И тут меня как ударило: да ведь мы не любим Друг друга, давно не любим, а всякая там капуста, Митькины двойки, мой суп и его стоптанные домашние тапки, раздражавшие меня до слез, - все это семечки, ни при чем.
Я поняла это сразу, вдруг, совершенно не подготовленной - не было у нас ни скандалов, ни ссор - репетиций развода, - и так мне стало страшно, что и сказать нельзя! За себя, за Митю, за все, что ждет впереди: еще одна одинокая женщина, - 'да к тому же с ребенком, с мальчиком (а мальчику в особенности нужен отец), бедняга Лешка, смешной, неказистый, до ужаса невоспитанный - лет пять учила подавать моим подругам пальто... Кому он нужен такой и куда же его девать? Ведь нашу халупу в двадцать семь, с совмещенным и без кладовок даже не разменяешь.
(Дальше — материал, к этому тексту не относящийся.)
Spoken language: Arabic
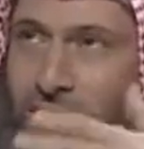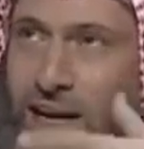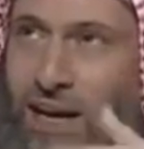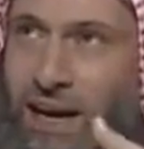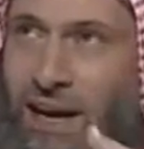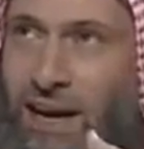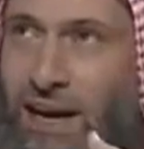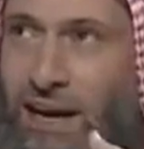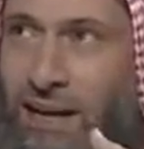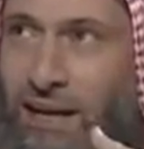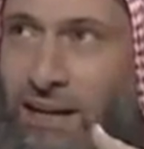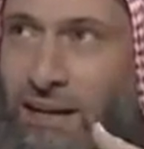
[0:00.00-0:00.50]

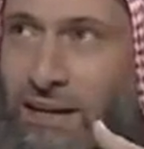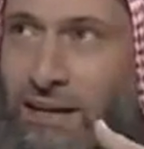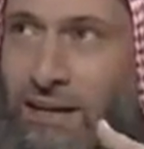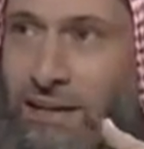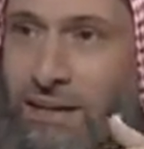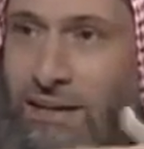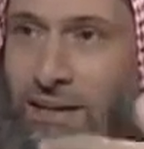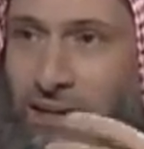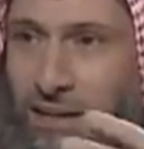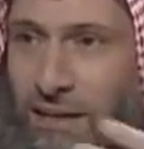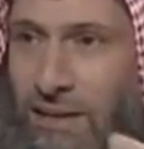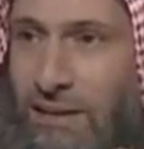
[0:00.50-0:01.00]
الآن
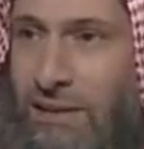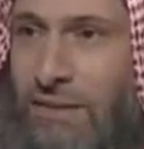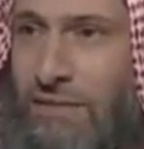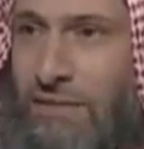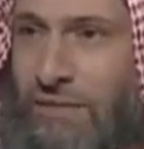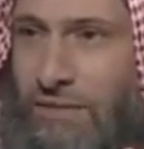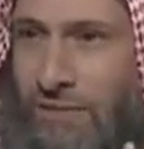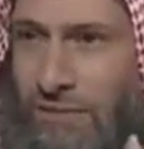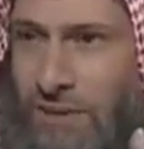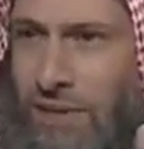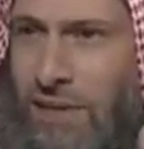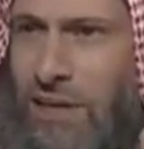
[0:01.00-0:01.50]
يعني
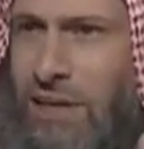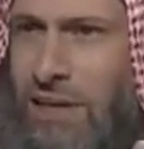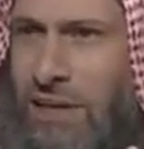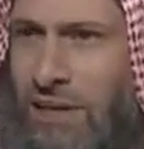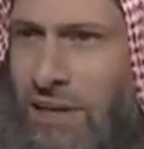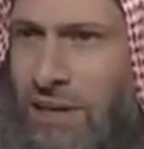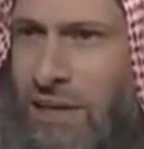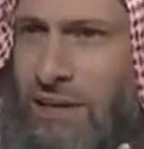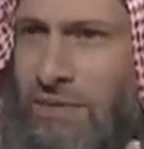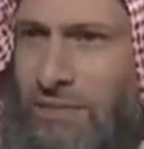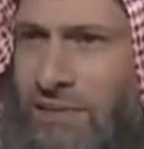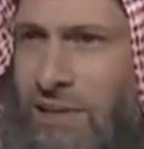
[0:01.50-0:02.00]

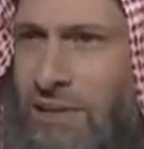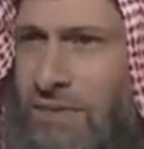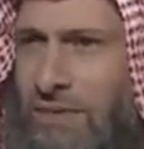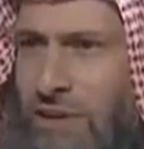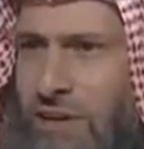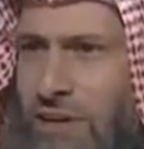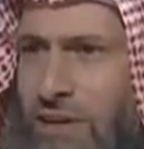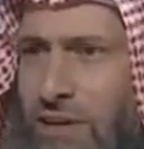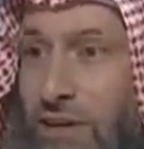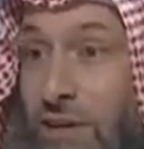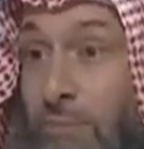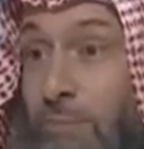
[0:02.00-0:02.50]
في في
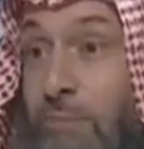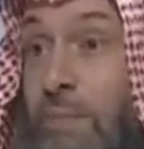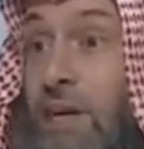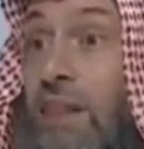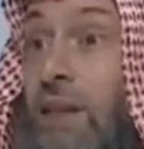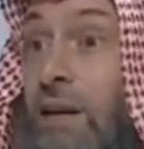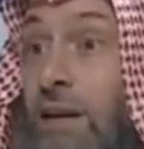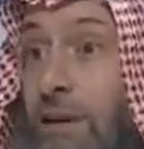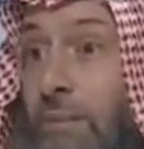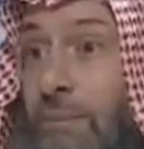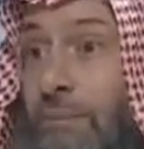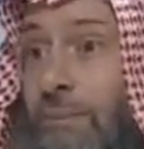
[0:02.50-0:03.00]
فرق
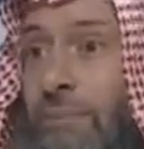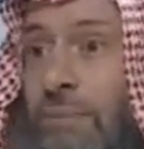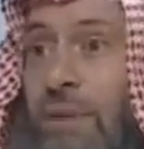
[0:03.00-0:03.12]
مثلا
Мне стало холодно, потом жарко, потом снова холодно, и я не знала, что с этим холодом и с этой жарой делать. Я бросилась за спасением в душ, в наш убогий совмещенный узел, в котором из-за этой унизительной совмещенности не было принято запираться. Но ожесточенно и вызывающе я дернула вверх ручку двери и заперлась назло всем - ничего, потерпят! - а потом стояла и стояла под барабанящими колючими струйками, оглушенная рухнувшей на нас бедой, потрясенная безвыходностью нашего общего - всех троих! - положения.
Горячий, холодный, огненный, снова холодный, почти ледяной... Я вышла, преисполненная решимости сражаться со своей и его нелюбовью. Сражаться и победить.
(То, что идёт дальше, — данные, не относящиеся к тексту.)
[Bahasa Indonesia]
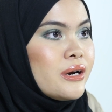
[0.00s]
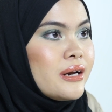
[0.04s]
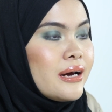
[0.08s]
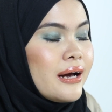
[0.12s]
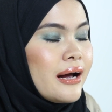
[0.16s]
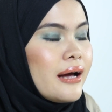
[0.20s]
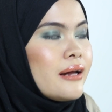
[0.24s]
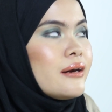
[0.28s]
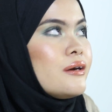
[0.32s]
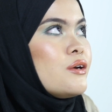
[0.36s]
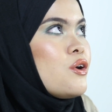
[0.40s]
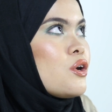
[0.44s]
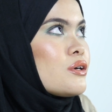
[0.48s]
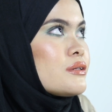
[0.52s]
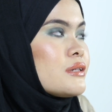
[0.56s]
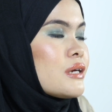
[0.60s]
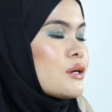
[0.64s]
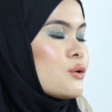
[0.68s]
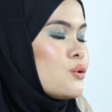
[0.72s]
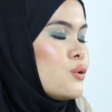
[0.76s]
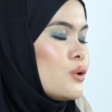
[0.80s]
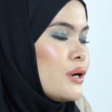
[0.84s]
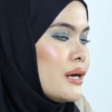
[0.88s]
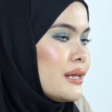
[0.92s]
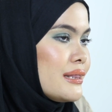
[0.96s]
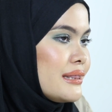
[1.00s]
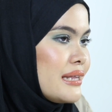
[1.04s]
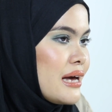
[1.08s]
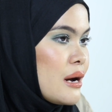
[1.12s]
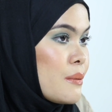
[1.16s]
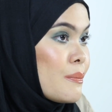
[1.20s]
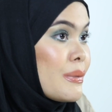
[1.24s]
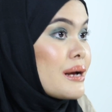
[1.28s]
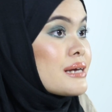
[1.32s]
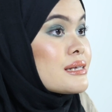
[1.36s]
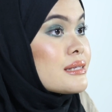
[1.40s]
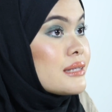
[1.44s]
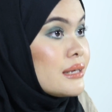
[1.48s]
dengan dokter kulit yang
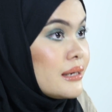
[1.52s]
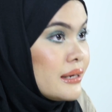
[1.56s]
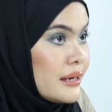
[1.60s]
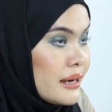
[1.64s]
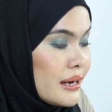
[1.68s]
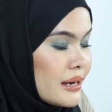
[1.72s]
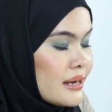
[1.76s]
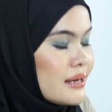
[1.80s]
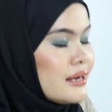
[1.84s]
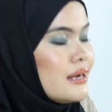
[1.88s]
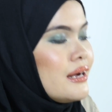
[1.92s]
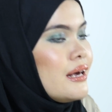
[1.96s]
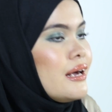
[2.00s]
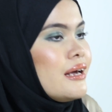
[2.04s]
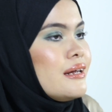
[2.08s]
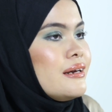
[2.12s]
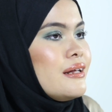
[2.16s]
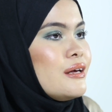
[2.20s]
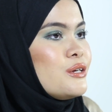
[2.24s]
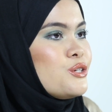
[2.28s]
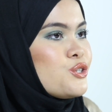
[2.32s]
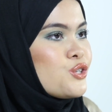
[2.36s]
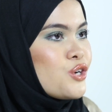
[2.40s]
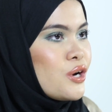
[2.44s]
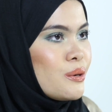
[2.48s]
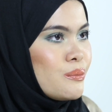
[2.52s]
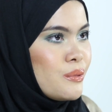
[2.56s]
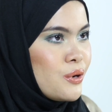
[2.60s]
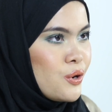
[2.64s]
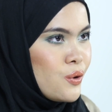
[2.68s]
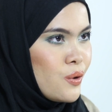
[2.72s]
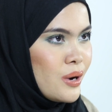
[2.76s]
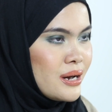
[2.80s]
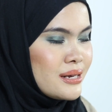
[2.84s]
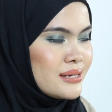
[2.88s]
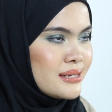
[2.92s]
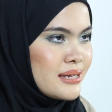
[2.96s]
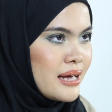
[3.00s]
pastinya dia juga
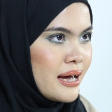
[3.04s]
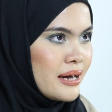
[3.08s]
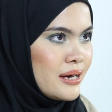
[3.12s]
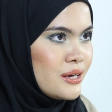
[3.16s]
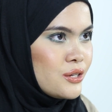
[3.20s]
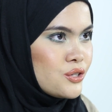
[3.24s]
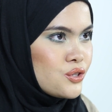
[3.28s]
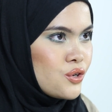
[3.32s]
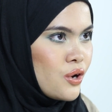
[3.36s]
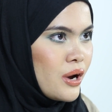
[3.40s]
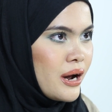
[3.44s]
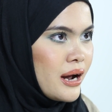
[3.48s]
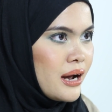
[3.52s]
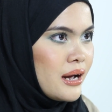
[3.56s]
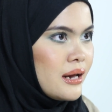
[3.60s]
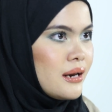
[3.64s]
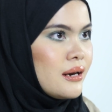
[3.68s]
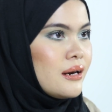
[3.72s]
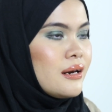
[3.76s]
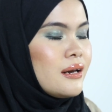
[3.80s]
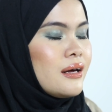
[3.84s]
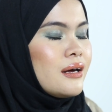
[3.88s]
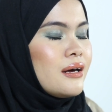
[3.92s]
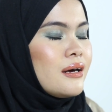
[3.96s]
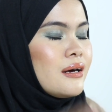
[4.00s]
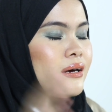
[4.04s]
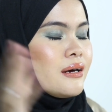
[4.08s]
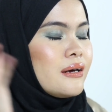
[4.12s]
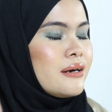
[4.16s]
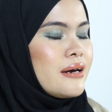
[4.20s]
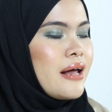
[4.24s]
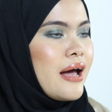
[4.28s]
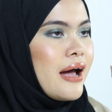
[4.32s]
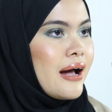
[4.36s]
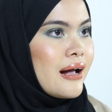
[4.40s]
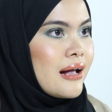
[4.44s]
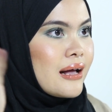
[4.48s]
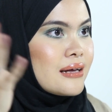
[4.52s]
menguasai soal uh,
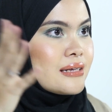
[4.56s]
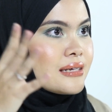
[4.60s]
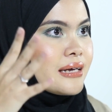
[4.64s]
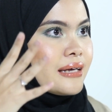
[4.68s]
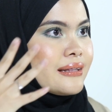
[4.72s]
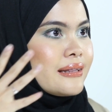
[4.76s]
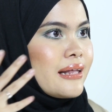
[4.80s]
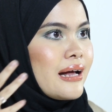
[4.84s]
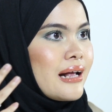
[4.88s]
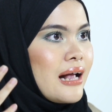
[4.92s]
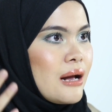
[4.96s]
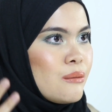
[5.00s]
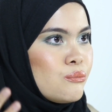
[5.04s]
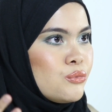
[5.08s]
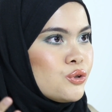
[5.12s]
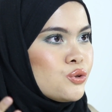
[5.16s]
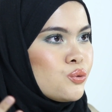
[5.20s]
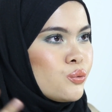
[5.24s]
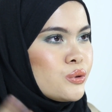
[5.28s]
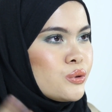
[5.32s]
daerah sekitar rambut.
Ах, какая я была наивная - тогда, в мои тридцать лет! Я купила на двадцать третье шикарный французский одеколон - были тогда в продаже и, представьте, без очереди по причине бешеной, как нам казалось по тем временам, дороговизны, - я устроила что-то вроде праздника, хотя ни в его, ни в моей семье сроду не было профессиональных военных, мы пригласили единственных наших общих друзей - - одинокие мои подруги почему-то донельзя раздражали Лешу, - расставили на столе бутылки и всякую снедь - я сготовила даже салат оливье - - и стали пировать и веселиться, включив телевизор неизменную опору невеселых нынешних посиделок.